• [Extracted records]
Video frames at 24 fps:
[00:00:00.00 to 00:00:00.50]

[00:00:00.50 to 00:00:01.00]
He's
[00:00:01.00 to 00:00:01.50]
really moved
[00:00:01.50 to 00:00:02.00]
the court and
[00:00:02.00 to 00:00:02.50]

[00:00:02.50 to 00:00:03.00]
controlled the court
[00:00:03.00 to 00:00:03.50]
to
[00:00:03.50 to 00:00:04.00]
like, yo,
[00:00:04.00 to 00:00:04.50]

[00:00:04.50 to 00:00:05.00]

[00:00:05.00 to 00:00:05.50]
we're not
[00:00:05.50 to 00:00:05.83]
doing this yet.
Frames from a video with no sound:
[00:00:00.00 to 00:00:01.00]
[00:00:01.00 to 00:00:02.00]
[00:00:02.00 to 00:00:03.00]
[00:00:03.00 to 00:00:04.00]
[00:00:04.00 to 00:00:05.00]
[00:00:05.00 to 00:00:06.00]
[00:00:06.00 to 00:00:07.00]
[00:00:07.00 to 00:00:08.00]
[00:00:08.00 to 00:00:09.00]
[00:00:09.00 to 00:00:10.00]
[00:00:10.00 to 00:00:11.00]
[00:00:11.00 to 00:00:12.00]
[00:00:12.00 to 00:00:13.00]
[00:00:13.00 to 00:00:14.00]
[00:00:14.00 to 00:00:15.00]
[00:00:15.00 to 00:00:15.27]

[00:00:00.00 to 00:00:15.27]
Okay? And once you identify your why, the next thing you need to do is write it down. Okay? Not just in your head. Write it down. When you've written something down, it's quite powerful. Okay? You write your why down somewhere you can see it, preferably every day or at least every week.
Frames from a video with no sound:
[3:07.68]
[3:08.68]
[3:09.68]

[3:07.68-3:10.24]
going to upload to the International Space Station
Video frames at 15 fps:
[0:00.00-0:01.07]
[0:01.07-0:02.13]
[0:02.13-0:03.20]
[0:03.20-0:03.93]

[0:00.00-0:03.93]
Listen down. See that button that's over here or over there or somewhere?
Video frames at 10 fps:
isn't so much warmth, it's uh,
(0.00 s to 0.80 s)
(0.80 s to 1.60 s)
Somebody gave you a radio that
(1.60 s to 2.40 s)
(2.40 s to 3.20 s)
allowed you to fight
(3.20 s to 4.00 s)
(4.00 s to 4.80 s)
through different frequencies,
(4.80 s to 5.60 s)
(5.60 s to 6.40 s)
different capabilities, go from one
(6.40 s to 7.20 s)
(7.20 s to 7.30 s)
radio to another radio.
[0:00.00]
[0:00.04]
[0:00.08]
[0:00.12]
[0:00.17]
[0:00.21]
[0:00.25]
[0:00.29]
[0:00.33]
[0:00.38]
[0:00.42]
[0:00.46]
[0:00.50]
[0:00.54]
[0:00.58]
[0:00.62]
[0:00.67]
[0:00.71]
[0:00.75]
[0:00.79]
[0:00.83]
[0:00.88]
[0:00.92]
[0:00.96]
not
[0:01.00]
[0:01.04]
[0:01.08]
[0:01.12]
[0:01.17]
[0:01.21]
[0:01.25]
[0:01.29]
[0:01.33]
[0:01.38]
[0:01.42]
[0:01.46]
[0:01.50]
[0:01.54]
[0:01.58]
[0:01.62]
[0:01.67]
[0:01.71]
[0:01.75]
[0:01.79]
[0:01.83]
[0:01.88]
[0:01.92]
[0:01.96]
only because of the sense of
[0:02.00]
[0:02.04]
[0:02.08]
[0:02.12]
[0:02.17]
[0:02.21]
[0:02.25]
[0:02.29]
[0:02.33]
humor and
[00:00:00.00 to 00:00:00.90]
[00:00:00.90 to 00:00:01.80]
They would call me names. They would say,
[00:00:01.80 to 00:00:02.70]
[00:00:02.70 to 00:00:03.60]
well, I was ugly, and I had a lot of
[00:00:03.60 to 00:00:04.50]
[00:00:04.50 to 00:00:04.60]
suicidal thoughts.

• [Try it]
Repeat the whole listing verbatim.

• [Answer to this task]
Video frames at 24 fps:
[00:00:00.00 to 00:00:00.50]

[00:00:00.50 to 00:00:01.00]
He's
[00:00:01.00 to 00:00:01.50]
really moved
[00:00:01.50 to 00:00:02.00]
the court and
[00:00:02.00 to 00:00:02.50]

[00:00:02.50 to 00:00:03.00]
controlled the court
[00:00:03.00 to 00:00:03.50]
to
[00:00:03.50 to 00:00:04.00]
like, yo,
[00:00:04.00 to 00:00:04.50]

[00:00:04.50 to 00:00:05.00]

[00:00:05.00 to 00:00:05.50]
we're not
[00:00:05.50 to 00:00:05.83]
doing this yet.
Frames from a video with no sound:
[00:00:00.00 to 00:00:01.00]
[00:00:01.00 to 00:00:02.00]
[00:00:02.00 to 00:00:03.00]
[00:00:03.00 to 00:00:04.00]
[00:00:04.00 to 00:00:05.00]
[00:00:05.00 to 00:00:06.00]
[00:00:06.00 to 00:00:07.00]
[00:00:07.00 to 00:00:08.00]
[00:00:08.00 to 00:00:09.00]
[00:00:09.00 to 00:00:10.00]
[00:00:10.00 to 00:00:11.00]
[00:00:11.00 to 00:00:12.00]
[00:00:12.00 to 00:00:13.00]
[00:00:13.00 to 00:00:14.00]
[00:00:14.00 to 00:00:15.00]
[00:00:15.00 to 00:00:15.27]

[00:00:00.00 to 00:00:15.27]
Okay? And once you identify your why, the next thing you need to do is write it down. Okay? Not just in your head. Write it down. When you've written something down, it's quite powerful. Okay? You write your why down somewhere you can see it, preferably every day or at least every week.
Frames from a video with no sound:
[3:07.68]
[3:08.68]
[3:09.68]

[3:07.68-3:10.24]
going to upload to the International Space Station
Video frames at 15 fps:
[0:00.00-0:01.07]
[0:01.07-0:02.13]
[0:02.13-0:03.20]
[0:03.20-0:03.93]

[0:00.00-0:03.93]
Listen down. See that button that's over here or over there or somewhere?
Video frames at 10 fps:
isn't so much warmth, it's uh,
(0.00 s to 0.80 s)
(0.80 s to 1.60 s)
Somebody gave you a radio that
(1.60 s to 2.40 s)
(2.40 s to 3.20 s)
allowed you to fight
(3.20 s to 4.00 s)
(4.00 s to 4.80 s)
through different frequencies,
(4.80 s to 5.60 s)
(5.60 s to 6.40 s)
different capabilities, go from one
(6.40 s to 7.20 s)
(7.20 s to 7.30 s)
radio to another radio.
[0:00.00]
[0:00.04]
[0:00.08]
[0:00.12]
[0:00.17]
[0:00.21]
[0:00.25]
[0:00.29]
[0:00.33]
[0:00.38]
[0:00.42]
[0:00.46]
[0:00.50]
[0:00.54]
[0:00.58]
[0:00.62]
[0:00.67]
[0:00.71]
[0:00.75]
[0:00.79]
[0:00.83]
[0:00.88]
[0:00.92]
[0:00.96]
not
[0:01.00]
[0:01.04]
[0:01.08]
[0:01.12]
[0:01.17]
[0:01.21]
[0:01.25]
[0:01.29]
[0:01.33]
[0:01.38]
[0:01.42]
[0:01.46]
[0:01.50]
[0:01.54]
[0:01.58]
[0:01.62]
[0:01.67]
[0:01.71]
[0:01.75]
[0:01.79]
[0:01.83]
[0:01.88]
[0:01.92]
[0:01.96]
only because of the sense of
[0:02.00]
[0:02.04]
[0:02.08]
[0:02.12]
[0:02.17]
[0:02.21]
[0:02.25]
[0:02.29]
[0:02.33]
humor and
[00:00:00.00 to 00:00:00.90]
[00:00:00.90 to 00:00:01.80]
They would call me names. They would say,
[00:00:01.80 to 00:00:02.70]
[00:00:02.70 to 00:00:03.60]
well, I was ugly, and I had a lot of
[00:00:03.60 to 00:00:04.50]
[00:00:04.50 to 00:00:04.60]
suicidal thoughts.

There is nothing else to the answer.